Start of EXTRACTED INFORMATION

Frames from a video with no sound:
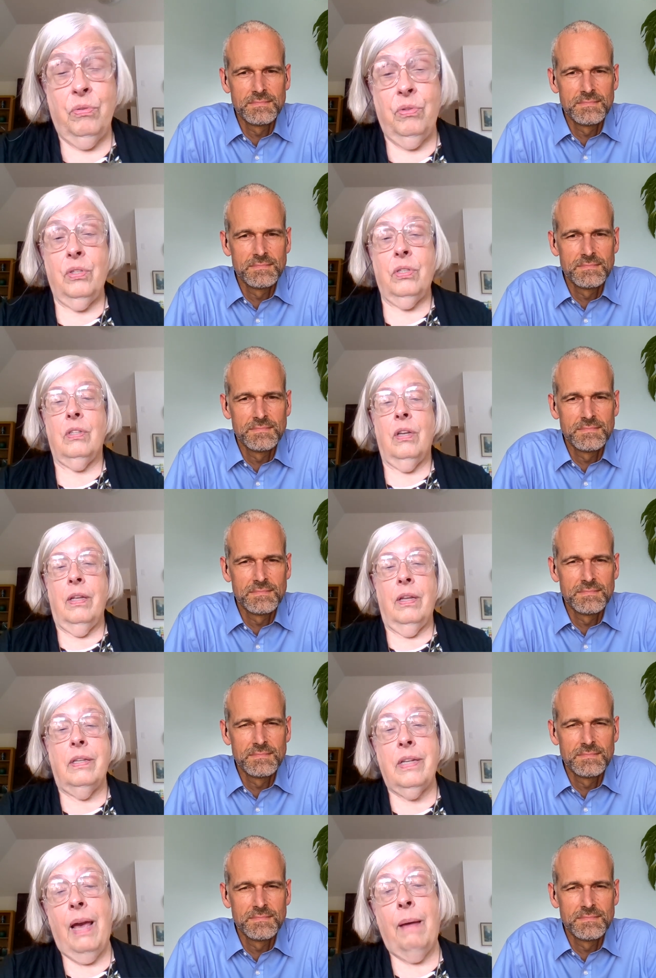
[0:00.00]
Speaker 1: students,
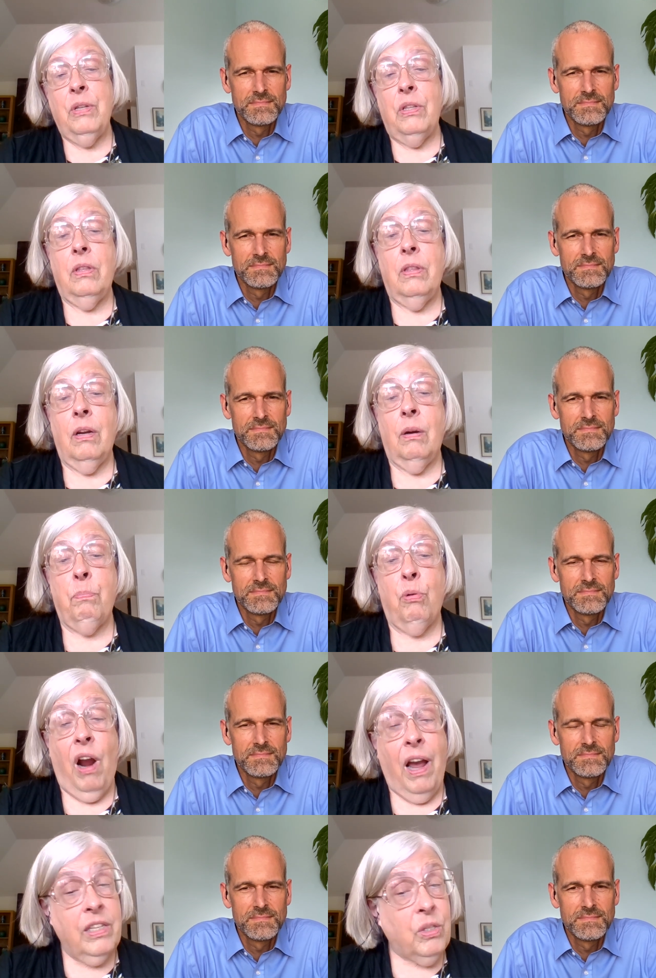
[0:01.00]
uh, adapted their
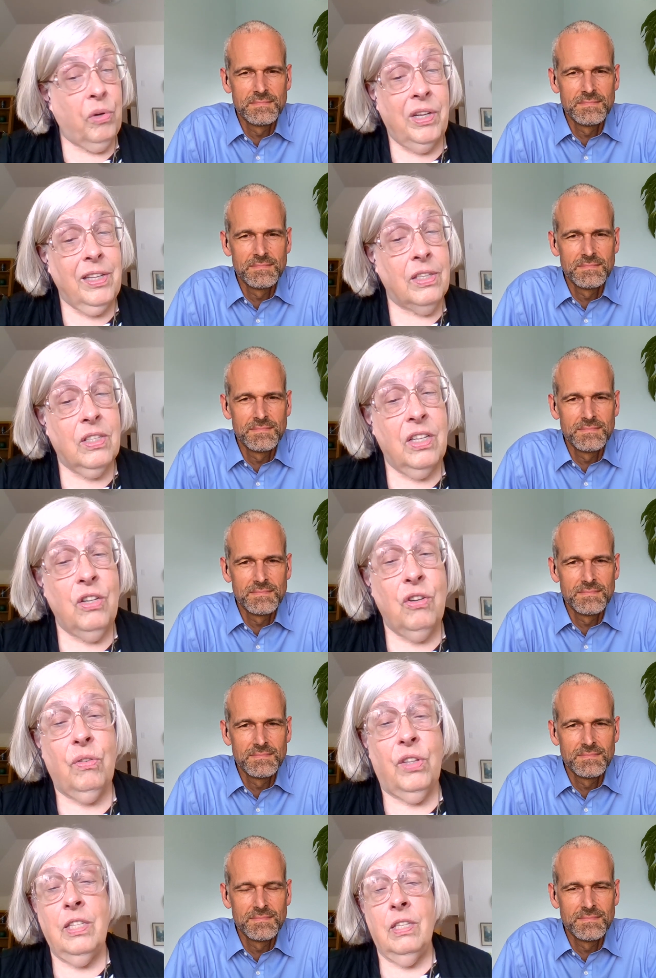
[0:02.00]
prize winning
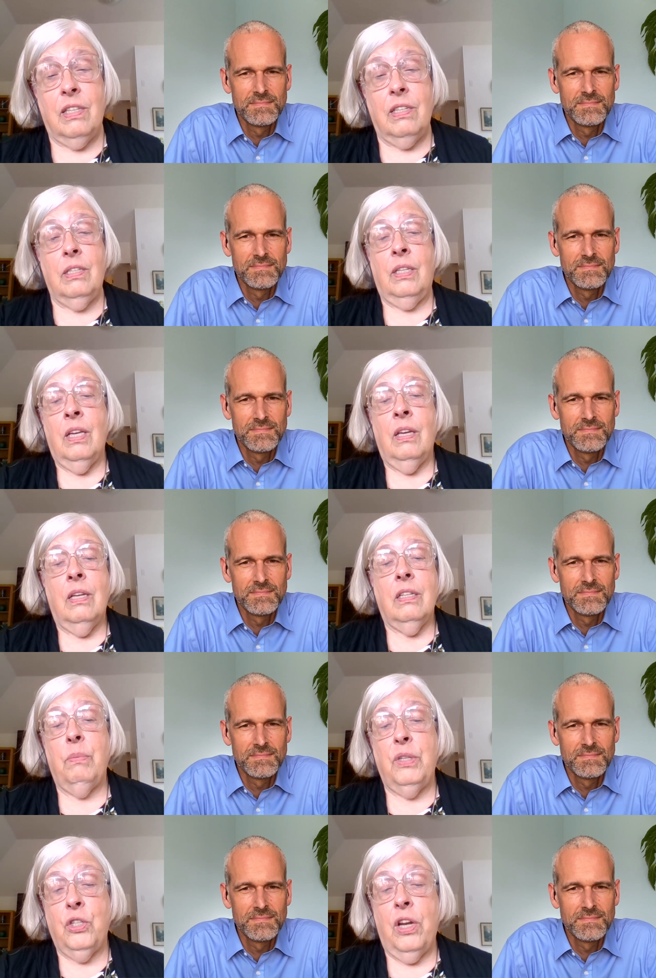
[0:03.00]
senior theses
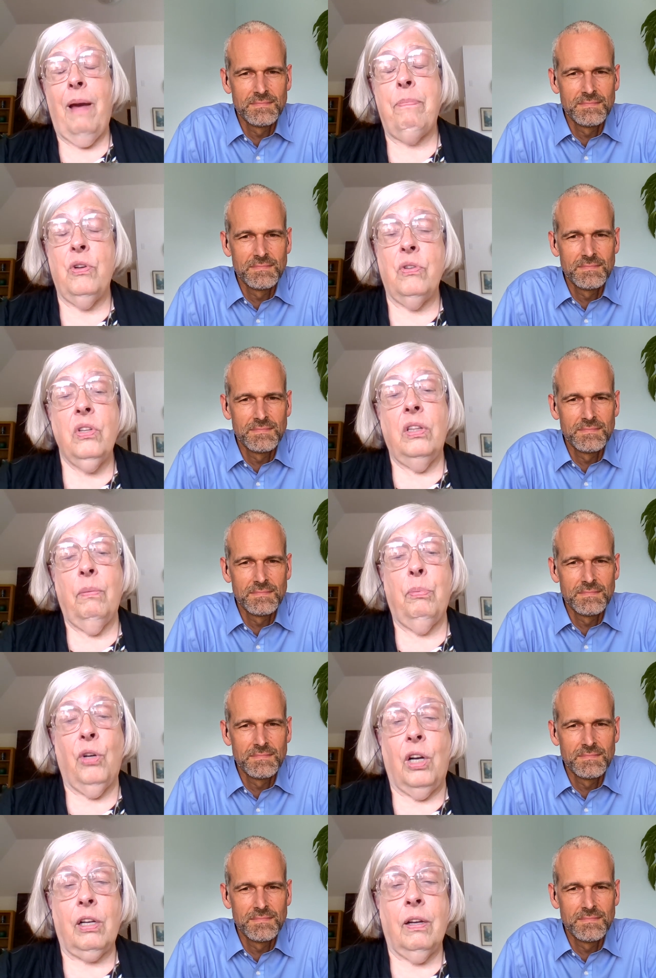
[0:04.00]
to be chapters in
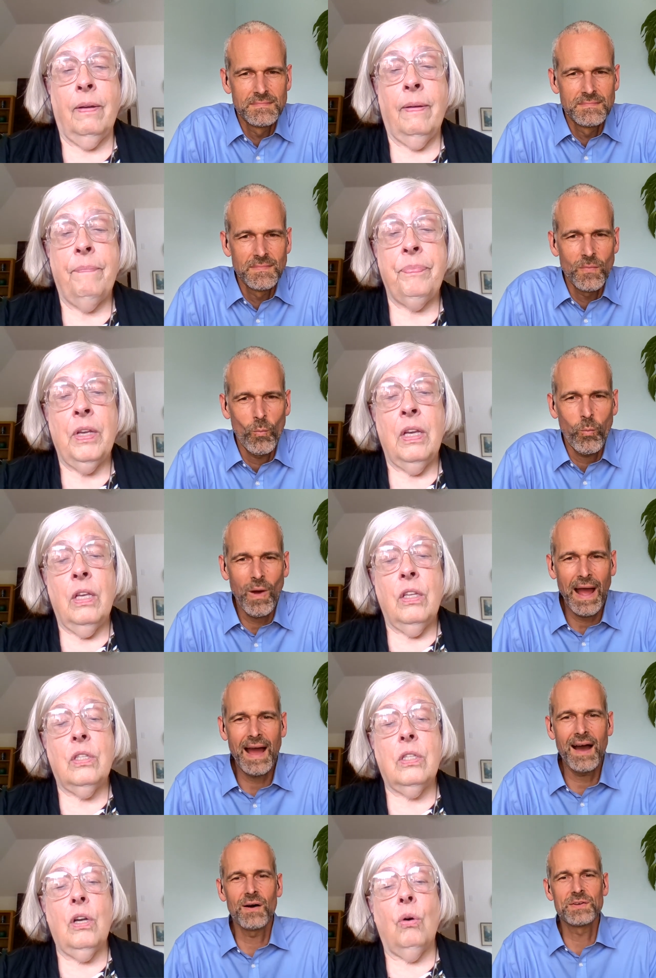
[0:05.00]
the book.
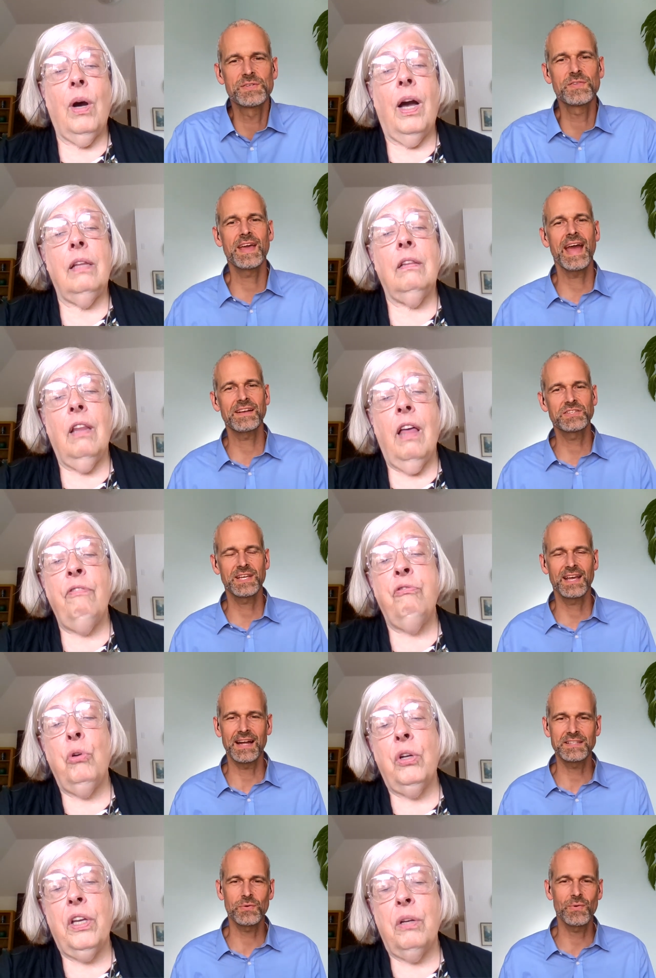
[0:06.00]
Speaker 2: Wow, so they actually
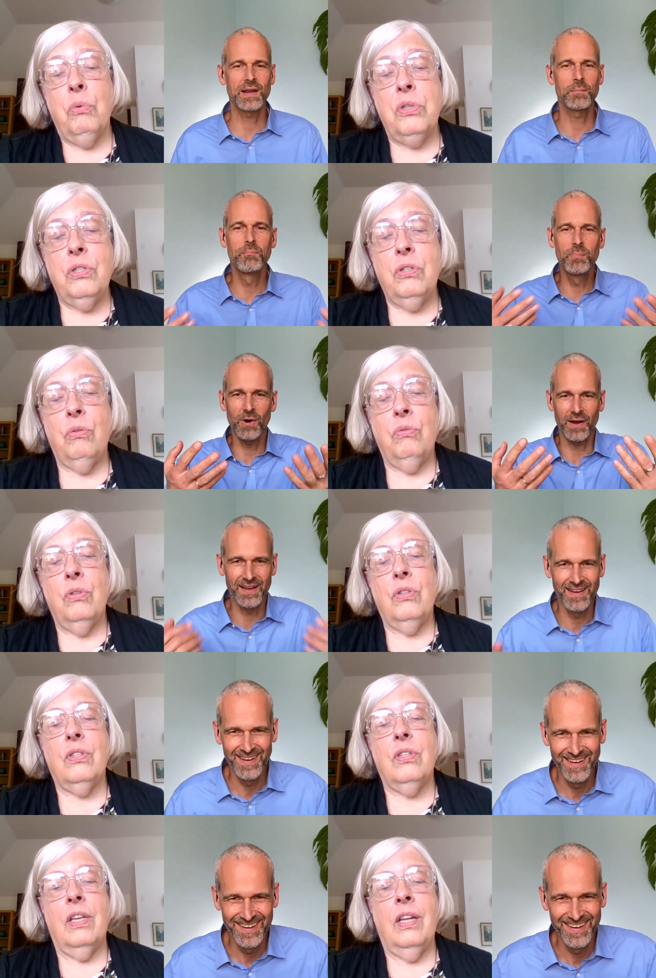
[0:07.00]
got to write a book.
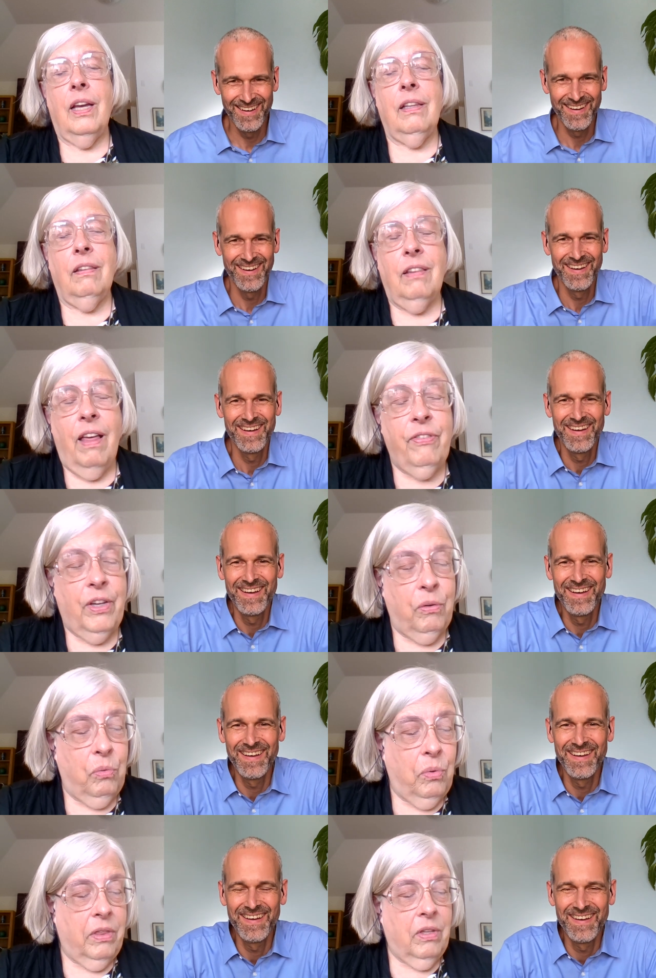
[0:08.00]
Speaker 1: Students, and I love
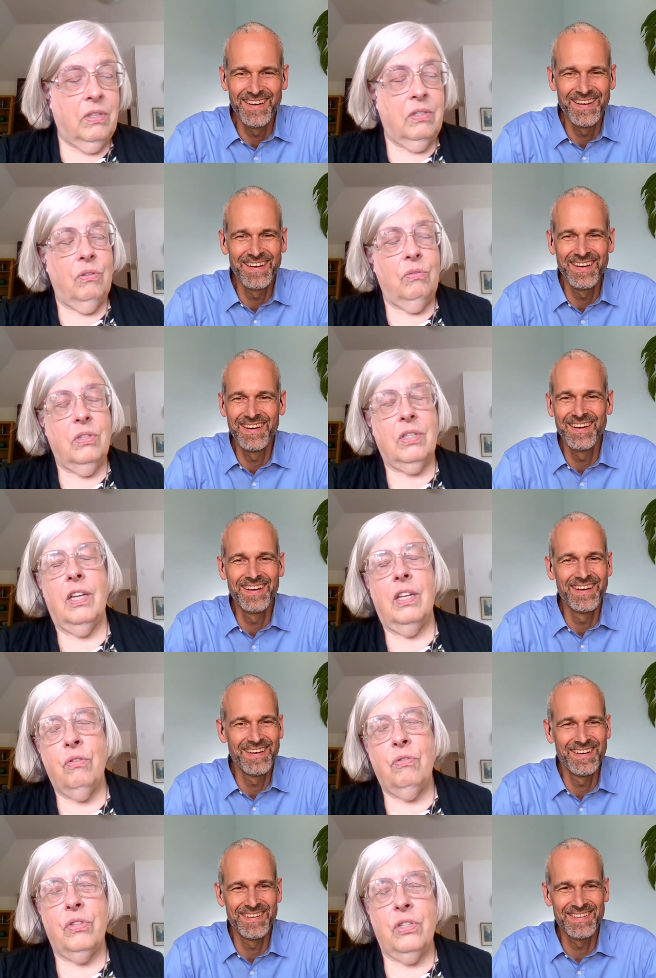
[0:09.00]
it when the students
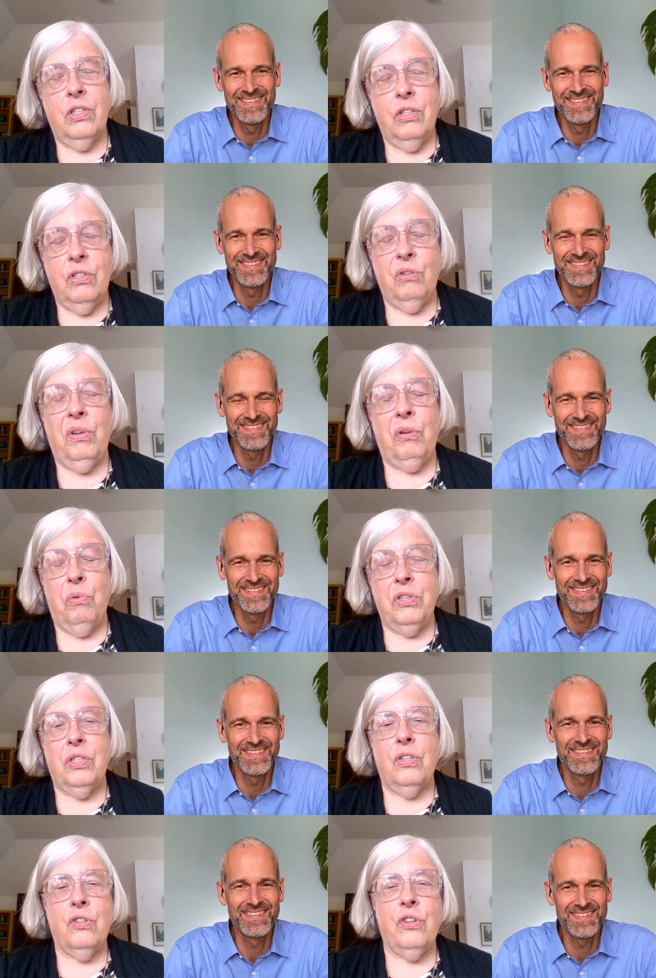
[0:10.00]
get interested in doing
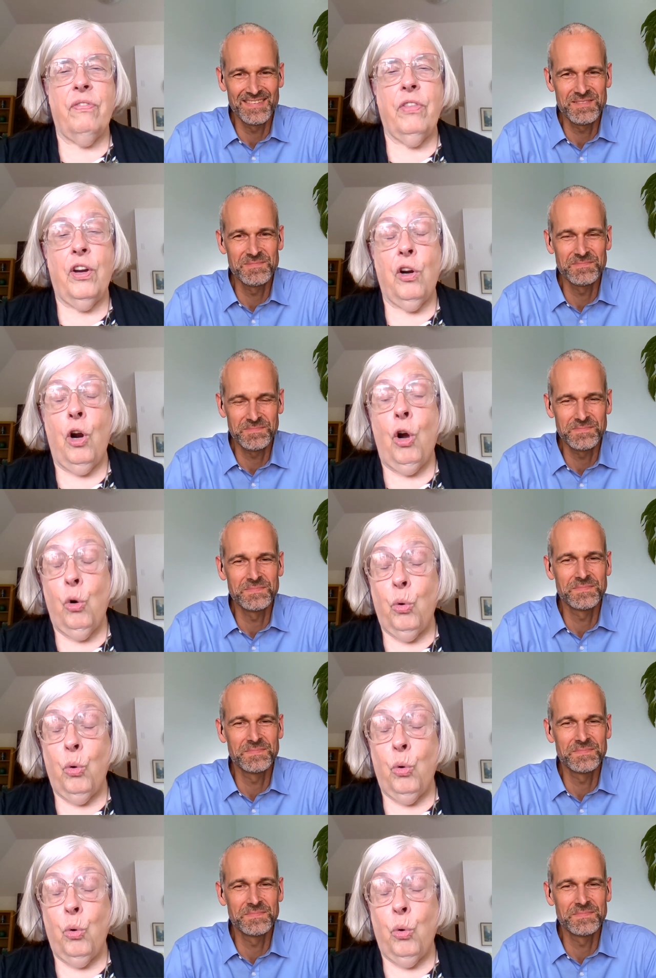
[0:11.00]
research of their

End of EXTRACTED INFORMATION

• **ASSIGNMENT**: Print the complete listing exactly as it stands, without its pictures.

• **ANSWER SPACE**:
Frames from a video with no sound:
[0:00.00]
Speaker 1: students,
[0:01.00]
uh, adapted their
[0:02.00]
prize winning
[0:03.00]
senior theses
[0:04.00]
to be chapters in
[0:05.00]
the book.
[0:06.00]
Speaker 2: Wow, so they actually
[0:07.00]
got to write a book.
[0:08.00]
Speaker 1: Students, and I love
[0:09.00]
it when the students
[0:10.00]
get interested in doing
[0:11.00]
research of their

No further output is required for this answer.